Hav is a mythical city, but Jan Morris is a real travel writer. Hav is a fantastical city of the imagination, which seems just plausible enough to be an intriguing and beguiling city that one would think "If I'm ever in Turkey, I'll just swing by." (Hav is not in Turkey, but nearby.) It is a melange of eastern and european influence, with seemingly a little bit of everything you might think of thrown in. There is a map at the front of the book showing where Russian Town is in relation to, say, the Medina, or the floating casino, or the salt flats, or the House of the Chinese Master. Hav is a city in decline - it's not what it once was, but still holds secrets and pleasures for those who would go looking for them. Here is a quotation from a section in the book dealing with Havian night-life. I think it gives a flavor of the kind of book it is, plus the quality of Ms. Morris' writing. It is a long section, but worth reading, I think. She is talking to the novelist Armand Sauvignon, who came to Hav from France in the 20's.

"You seem to have lived merry old lives."
"In the early years, very merry. Things changed later, as the world changed. But when New Hav was really new we were intoxicated by it all. You must remember the Great War had not long ended, we were lucky to be alive at all, and here we were working together in this place almost as though our people had never been enemies."
We were strolling as we talked, in the arm of the evening among the straggly press of the boulevards, and their mingled smells of food, dirt, jasmine, and imperfectly refined gasoline. We had walked all through the Italian quarter, and down past the Schiller Fountain (in whose water ugly fat carp swam in the half-light -- "like submarines," said Sauvignon. "Don't you think so? yellow submarines") and we were in his own territory now, on the sidewalk opposite the Bristol. He took my arm. "You have half an hour?" he said. "Join me in an apertif--and a glimpse of the past."
We passed through the huge dark foyer, where an old porter rose to his feet as Sauvignon went by, and a clerk behind the reception desk, in opened-necked pale blue shirt and gold necklace, murmured a greeting; we passed the almost empty dining room, decorated with large now-brownish murals of Parisian life; and pushing open a brass-handled double door inlaid with figures of seahorses and mermaids, we entered the Bar 1924. It was absolutely packed. Every table was full, but an obliging waiter, recognizing my companion, squeezed a party of young Lebanese together and found room for us. The air was full of Turkish tobacco smoke; the waiter thrust before us a stained typewritten list of archaic cocktails -- Sledgehammers, Riproarers, Topper's Special, yes, Papa's Sting! Blaring above it all, deafeningly vigorous and brassy, there was jazz.
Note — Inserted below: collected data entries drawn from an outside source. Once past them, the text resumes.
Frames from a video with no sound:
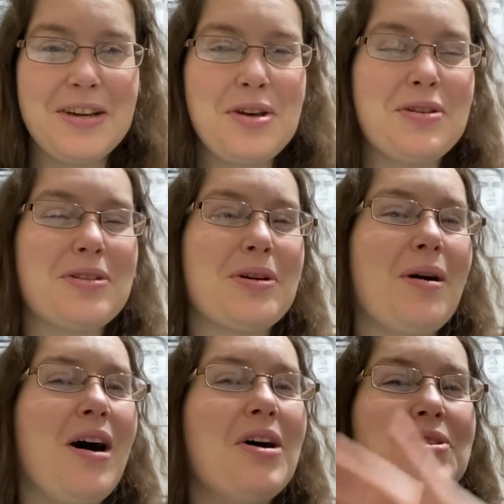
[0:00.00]
So
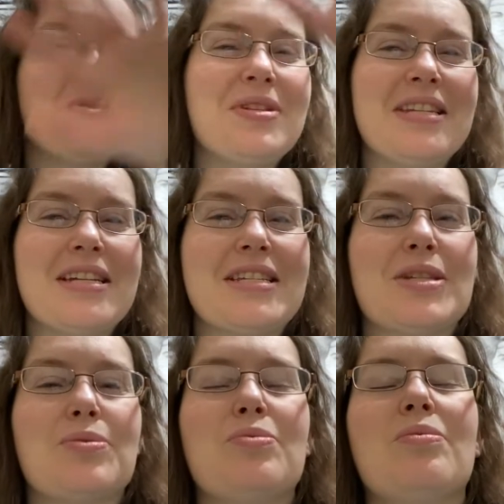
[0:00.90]
all you see is
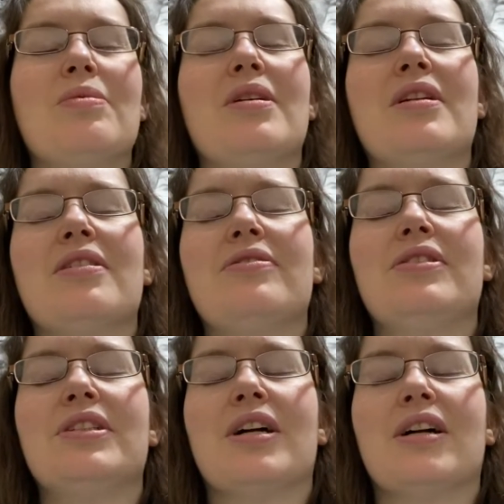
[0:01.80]
this wonderful
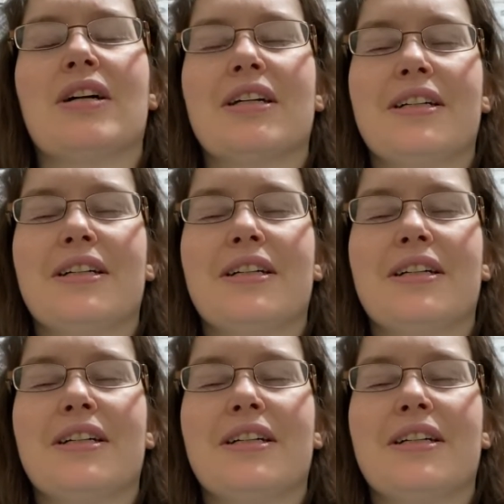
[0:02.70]
dark.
It was an elderly combo, which, spotting Sauvignon through the haze, dipped its instruments in welcome: a grizzled black trumpeter, a trombonist with rimless spectacles, a gentlemanly Chinese pianist, a graybeard playing bass and a middle-aged elf in a red shirt frenzied at the drums. They performed with a somewhat desperate enthusiasm, I thought, a repertoire of long ago. Sometimes somebody shouted a request --"Honeysuckle Rose!" "A-Train!" "Sentimental Journey!" The pianist had a small cup of coffee on his piano. The trumpeter occasionally groaned "yeah man...," but more in duty than in ecstasy. "Yellow Submarine!" called Sauvignon during a pause in the music, and as the trombonist broke into an approximate lyric - "Wealliveinayellersummerine"-- he raised his Manhattan toward me in toast. "To yesterday's youth," he said.